=== Work task ===
Every line of the data below is to be duplicated exactly, pictures excepted.
▬▬▬▬▬▬
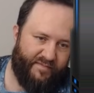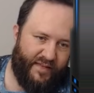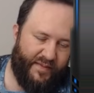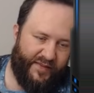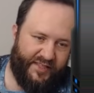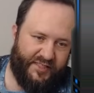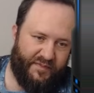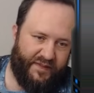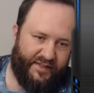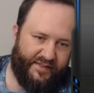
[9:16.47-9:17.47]
Maybe they
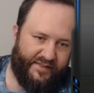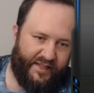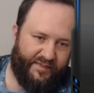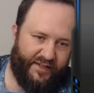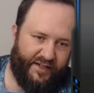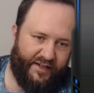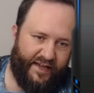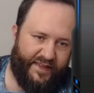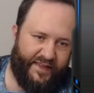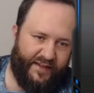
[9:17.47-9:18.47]
should be in the same tier.
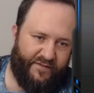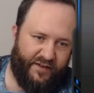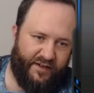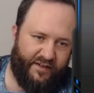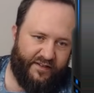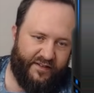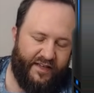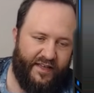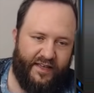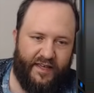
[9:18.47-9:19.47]
I think for
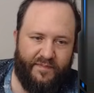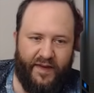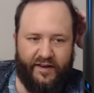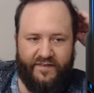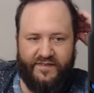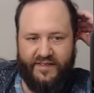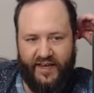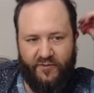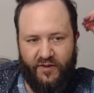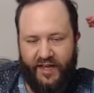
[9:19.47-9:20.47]
competitive
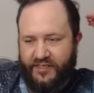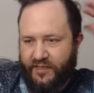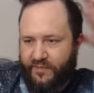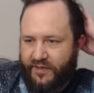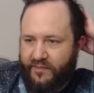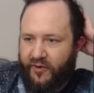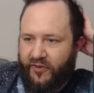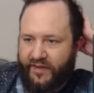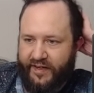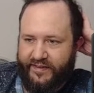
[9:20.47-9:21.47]
sake, we'll actually put them
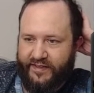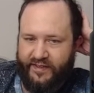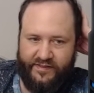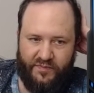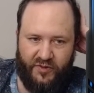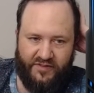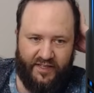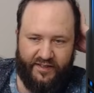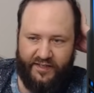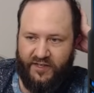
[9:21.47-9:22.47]
both in A tier because they're both
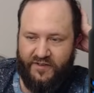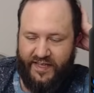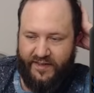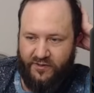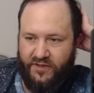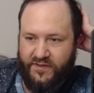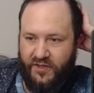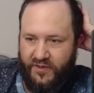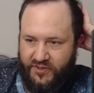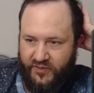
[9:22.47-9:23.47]
solid heroes. And they're
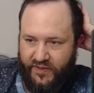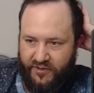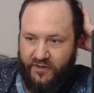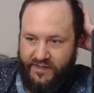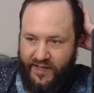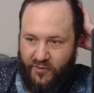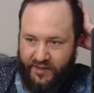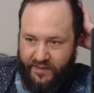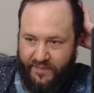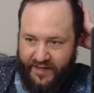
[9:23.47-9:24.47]
also the two heroes that
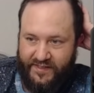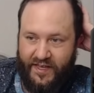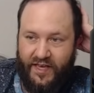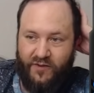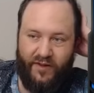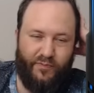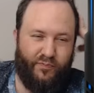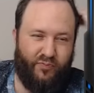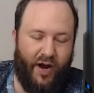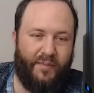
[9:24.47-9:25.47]
work the best with
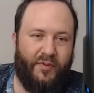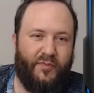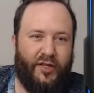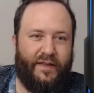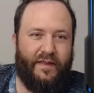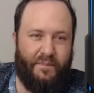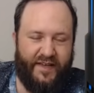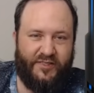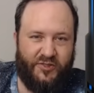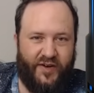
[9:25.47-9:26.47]
probably the
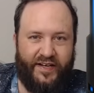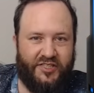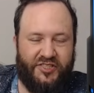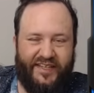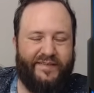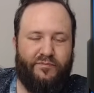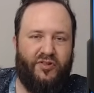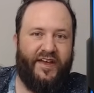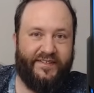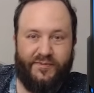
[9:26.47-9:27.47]
best strategy in
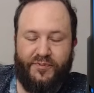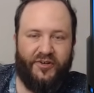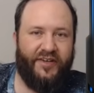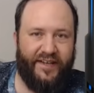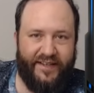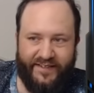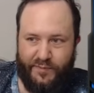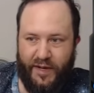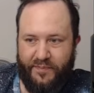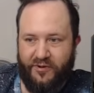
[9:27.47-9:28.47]
plants, period, is
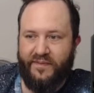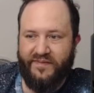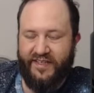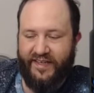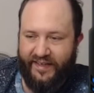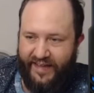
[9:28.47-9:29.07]
Pepper M D.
▬▬▬▬▬▬
=== Answer to this task ===
[9:16.47-9:17.47]
Maybe they
[9:17.47-9:18.47]
should be in the same tier.
[9:18.47-9:19.47]
I think for
[9:19.47-9:20.47]
competitive
[9:20.47-9:21.47]
sake, we'll actually put them
[9:21.47-9:22.47]
both in A tier because they're both
[9:22.47-9:23.47]
solid heroes. And they're
[9:23.47-9:24.47]
also the two heroes that
[9:24.47-9:25.47]
work the best with
[9:25.47-9:26.47]
probably the
[9:26.47-9:27.47]
best strategy in
[9:27.47-9:28.47]
plants, period, is
[9:28.47-9:29.07]
Pepper M D.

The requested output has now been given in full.